最近の高速バス路線は、乗車日や車両タイプによって大きく運賃が違います。格安バスも増えてきました。これは事業者によって運賃の決め方が違うだけではないと考えられます。ですから、低運賃の場合、運行の安全性が心配になります。格安バスが登場した経緯を振り返りましょう。かつては高速バスを含むいわゆる乗合バスの運賃は認可制でした。これには、その運賃の根拠となる原価に利益を加算した金額が認可の基準になったと言われています。さらに、業者間の競争は認められていませんでした。
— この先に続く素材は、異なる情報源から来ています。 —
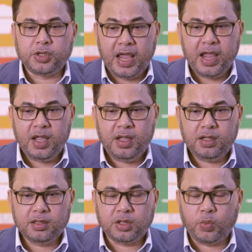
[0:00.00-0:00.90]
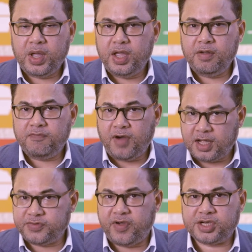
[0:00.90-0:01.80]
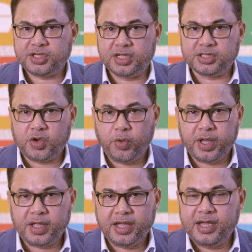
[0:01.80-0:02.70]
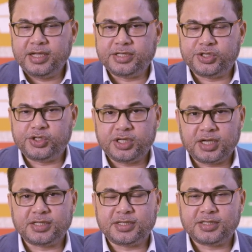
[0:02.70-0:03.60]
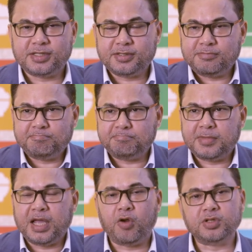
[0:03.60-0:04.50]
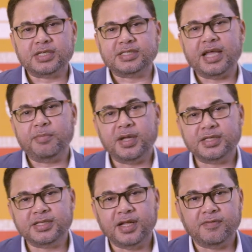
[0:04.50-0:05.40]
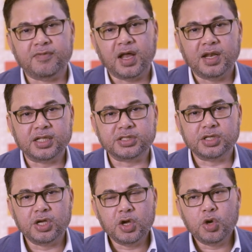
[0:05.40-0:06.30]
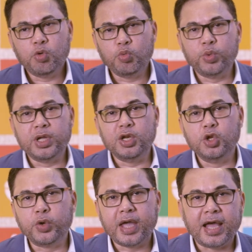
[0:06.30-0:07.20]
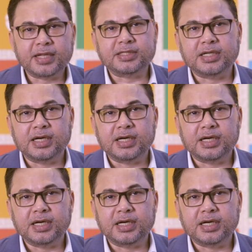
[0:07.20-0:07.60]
Today, the way fast fashion is going is just cannot sustain by itself unless we look at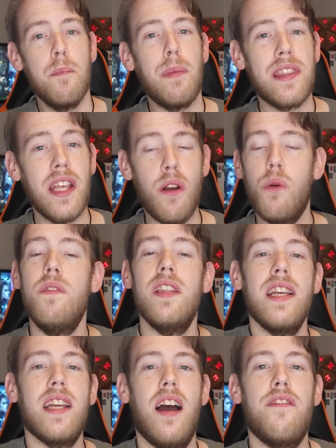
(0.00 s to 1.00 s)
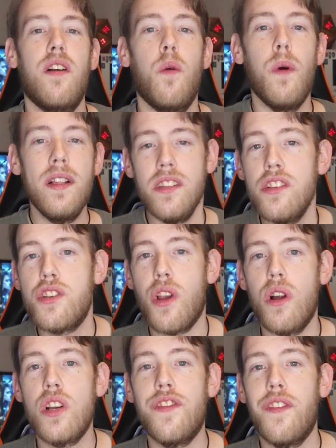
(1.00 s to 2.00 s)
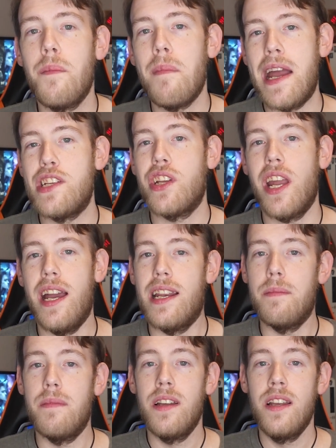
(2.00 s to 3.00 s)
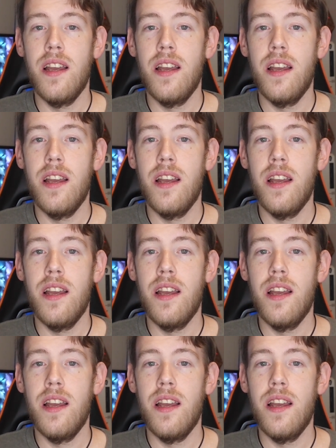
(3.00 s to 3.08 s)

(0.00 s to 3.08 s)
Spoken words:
But they don't really cover what to charge for a magic item.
その後、バスも多様化し、規制緩和に合わせて、運賃は届け出制に変わりました。事実上、運賃の自由化となったと言われています。ここで格安バスが誕生したとも言えます。さらに高速ツアーバスが成長した時期とも重なります。これは旅行会社が企画する商品でバスツアーだけでなく観光や宿泊を伴うものです。こうなるとバス料金とは無関係なものとなり、価格は旅行会社が自由に決めることができます。その後、運賃の届け出には、上限額と下限額を定めておけばその範囲内で運賃を変動させても届出が必要なくなりました。これが今日の格安バスと考えて良いでしょう。しかし、当初の料金決定のありかたでわかるように、料金を抑えるには、売り上げを増加させるか、原価を圧縮するか、利益を圧縮するかのいずれかの方法しかありません。売り上げを増加させることが難しい場合は空席を減らし効率を求める方法もありますが、これには宣伝費などの経費が必要です。結果的に乗務員に過剰な負担をかける、バス自体を老朽化させたまま運行するなどの危険が伴ってきます。最近はこうした原因で事故も起きています。行政による監督の徹底、法令の改正などが望まれるところですが、利用者においては料金だけでなく口コミなどで事前に安全性をよく検討するべきでしょう。